Department of Neurology and Center of Clinical Neuroscience, Charles University in Prague, 1st Faculty of Medicine and General University Hospital, Charles University, Prague, Czech Republic.
BMC Neurol. 2012 Mar 7;12:10. doi: 10.1186/1471-2377-12-10.
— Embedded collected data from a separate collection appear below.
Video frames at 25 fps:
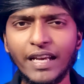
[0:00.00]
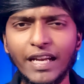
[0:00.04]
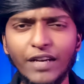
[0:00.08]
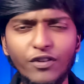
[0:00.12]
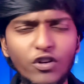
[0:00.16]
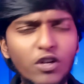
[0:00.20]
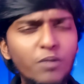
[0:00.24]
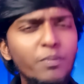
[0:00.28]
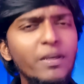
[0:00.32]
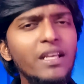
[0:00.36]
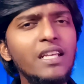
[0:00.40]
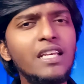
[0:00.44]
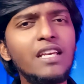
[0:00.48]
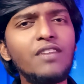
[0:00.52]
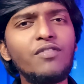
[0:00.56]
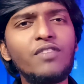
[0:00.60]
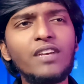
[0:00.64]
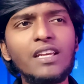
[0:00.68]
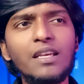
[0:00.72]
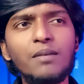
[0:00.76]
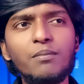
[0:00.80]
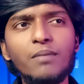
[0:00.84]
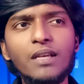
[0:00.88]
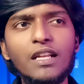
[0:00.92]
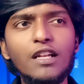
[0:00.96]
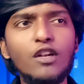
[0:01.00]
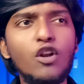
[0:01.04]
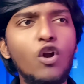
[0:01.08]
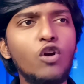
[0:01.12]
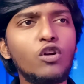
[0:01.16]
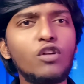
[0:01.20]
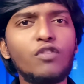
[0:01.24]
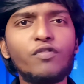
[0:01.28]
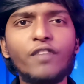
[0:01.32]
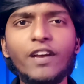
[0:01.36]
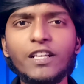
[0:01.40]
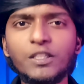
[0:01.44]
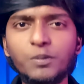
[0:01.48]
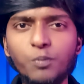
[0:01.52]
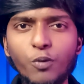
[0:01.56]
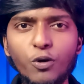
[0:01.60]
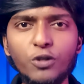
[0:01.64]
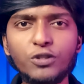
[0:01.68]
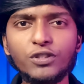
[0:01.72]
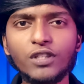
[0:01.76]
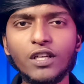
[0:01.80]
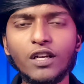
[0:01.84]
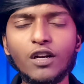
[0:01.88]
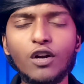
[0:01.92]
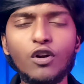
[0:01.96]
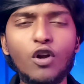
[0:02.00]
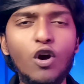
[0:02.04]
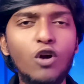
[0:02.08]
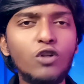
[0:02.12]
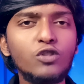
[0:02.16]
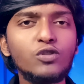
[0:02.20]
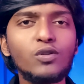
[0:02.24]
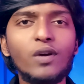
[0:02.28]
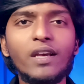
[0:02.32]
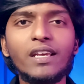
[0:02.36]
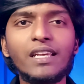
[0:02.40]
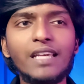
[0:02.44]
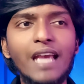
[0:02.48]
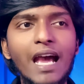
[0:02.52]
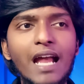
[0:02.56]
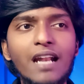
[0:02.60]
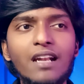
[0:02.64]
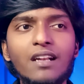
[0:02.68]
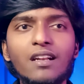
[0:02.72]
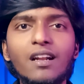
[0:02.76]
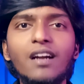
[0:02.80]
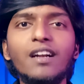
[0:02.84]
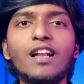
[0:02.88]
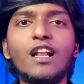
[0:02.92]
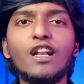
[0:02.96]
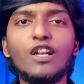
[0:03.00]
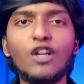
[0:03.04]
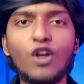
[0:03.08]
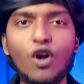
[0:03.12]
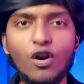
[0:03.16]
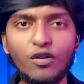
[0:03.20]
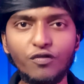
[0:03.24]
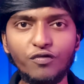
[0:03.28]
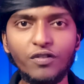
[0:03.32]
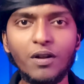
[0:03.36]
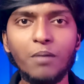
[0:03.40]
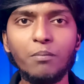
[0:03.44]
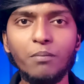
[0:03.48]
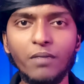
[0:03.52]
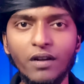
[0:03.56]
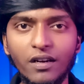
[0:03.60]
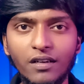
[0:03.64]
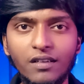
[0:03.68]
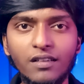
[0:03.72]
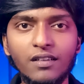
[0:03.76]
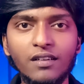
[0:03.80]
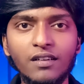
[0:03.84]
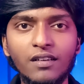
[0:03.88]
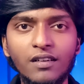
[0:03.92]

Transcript: It will be giving me a lot of exposure and also I can learn a lot from it.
Traditionally, multiple sclerosis has been viewed as a disease predominantly affecting white matter. However, this view has lately been subject to numerous changes, as new evidence of anatomical and histological changes as well as of molecular targets within the grey matter has arisen. This advance was driven mainly by novel imaging techniques, however, these have not yet been implemented in routine clinical practice. The changes in the grey matter are related to physical and cognitive disability seen in individuals with multiple sclerosis. Furthermore, damage to several grey matter structures can be associated with impairment of specific functions. Therefore, we conclude that grey matter damage - global and regional - has the potential to become a marker of disease activity, complementary to the currently used magnetic resonance markers (global brain atrophy and T2 hyperintense lesions). Furthermore, it may improve the prediction of the future disease course and response to therapy in individual patients and may also become a reliable additional surrogate marker of treatment effect.
传统上,多发性硬化症被认为主要影响白质的疾病。然而,最近这种观点发生了许多变化,因为新的证据表明灰质内存在解剖和组织学变化以及分子靶点。这一进展主要是由新的成像技术推动的,然而,这些技术尚未在常规临床实践中实施。灰质的变化与多发性硬化症患者的身体和认知障碍有关。此外,几个灰质结构的损伤可能与特定功能的障碍有关。因此,我们得出结论,灰质损伤 - 整体和局部 - 有可能成为疾病活动的标志物,与目前使用的磁共振标志物(全脑萎缩和 T2 高信号病变)互补。此外,它可以改善对个体患者未来疾病过程和治疗反应的预测,也可能成为治疗效果的可靠替代标志物。